## Brief
Print each entry as it appears. Images stay out of the copy.

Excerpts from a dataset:
::::::

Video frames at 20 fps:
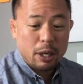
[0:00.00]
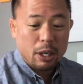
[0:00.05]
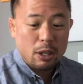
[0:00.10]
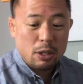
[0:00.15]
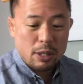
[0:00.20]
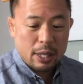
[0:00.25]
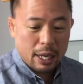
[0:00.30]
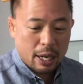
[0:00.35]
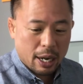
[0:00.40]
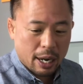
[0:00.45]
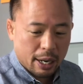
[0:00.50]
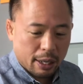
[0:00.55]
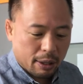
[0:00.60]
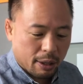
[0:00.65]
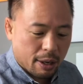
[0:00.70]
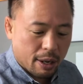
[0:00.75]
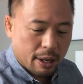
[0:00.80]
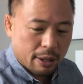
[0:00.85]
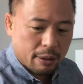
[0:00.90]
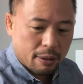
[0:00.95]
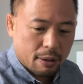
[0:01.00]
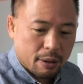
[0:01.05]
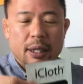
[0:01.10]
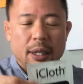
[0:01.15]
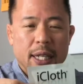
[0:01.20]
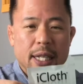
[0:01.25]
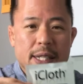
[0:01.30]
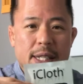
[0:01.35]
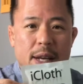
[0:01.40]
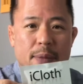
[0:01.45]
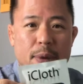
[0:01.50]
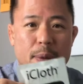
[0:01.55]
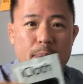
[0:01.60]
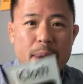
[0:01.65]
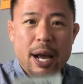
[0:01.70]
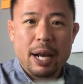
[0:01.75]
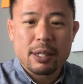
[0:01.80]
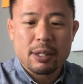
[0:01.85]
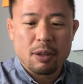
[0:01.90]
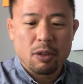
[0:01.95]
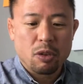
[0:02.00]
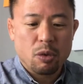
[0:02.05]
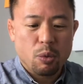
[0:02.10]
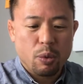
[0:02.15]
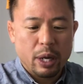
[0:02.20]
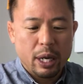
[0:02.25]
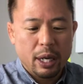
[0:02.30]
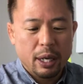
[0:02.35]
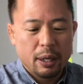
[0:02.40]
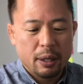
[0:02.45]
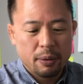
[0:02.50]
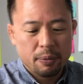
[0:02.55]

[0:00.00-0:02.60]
use the iCloth. These come in packs of 3.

::::::

## Answer below
Video frames at 20 fps:
[0:00.00]
[0:00.05]
[0:00.10]
[0:00.15]
[0:00.20]
[0:00.25]
[0:00.30]
[0:00.35]
[0:00.40]
[0:00.45]
[0:00.50]
[0:00.55]
[0:00.60]
[0:00.65]
[0:00.70]
[0:00.75]
[0:00.80]
[0:00.85]
[0:00.90]
[0:00.95]
[0:01.00]
[0:01.05]
[0:01.10]
[0:01.15]
[0:01.20]
[0:01.25]
[0:01.30]
[0:01.35]
[0:01.40]
[0:01.45]
[0:01.50]
[0:01.55]
[0:01.60]
[0:01.65]
[0:01.70]
[0:01.75]
[0:01.80]
[0:01.85]
[0:01.90]
[0:01.95]
[0:02.00]
[0:02.05]
[0:02.10]
[0:02.15]
[0:02.20]
[0:02.25]
[0:02.30]
[0:02.35]
[0:02.40]
[0:02.45]
[0:02.50]
[0:02.55]

[0:00.00-0:02.60]
use the iCloth. These come in packs of 3.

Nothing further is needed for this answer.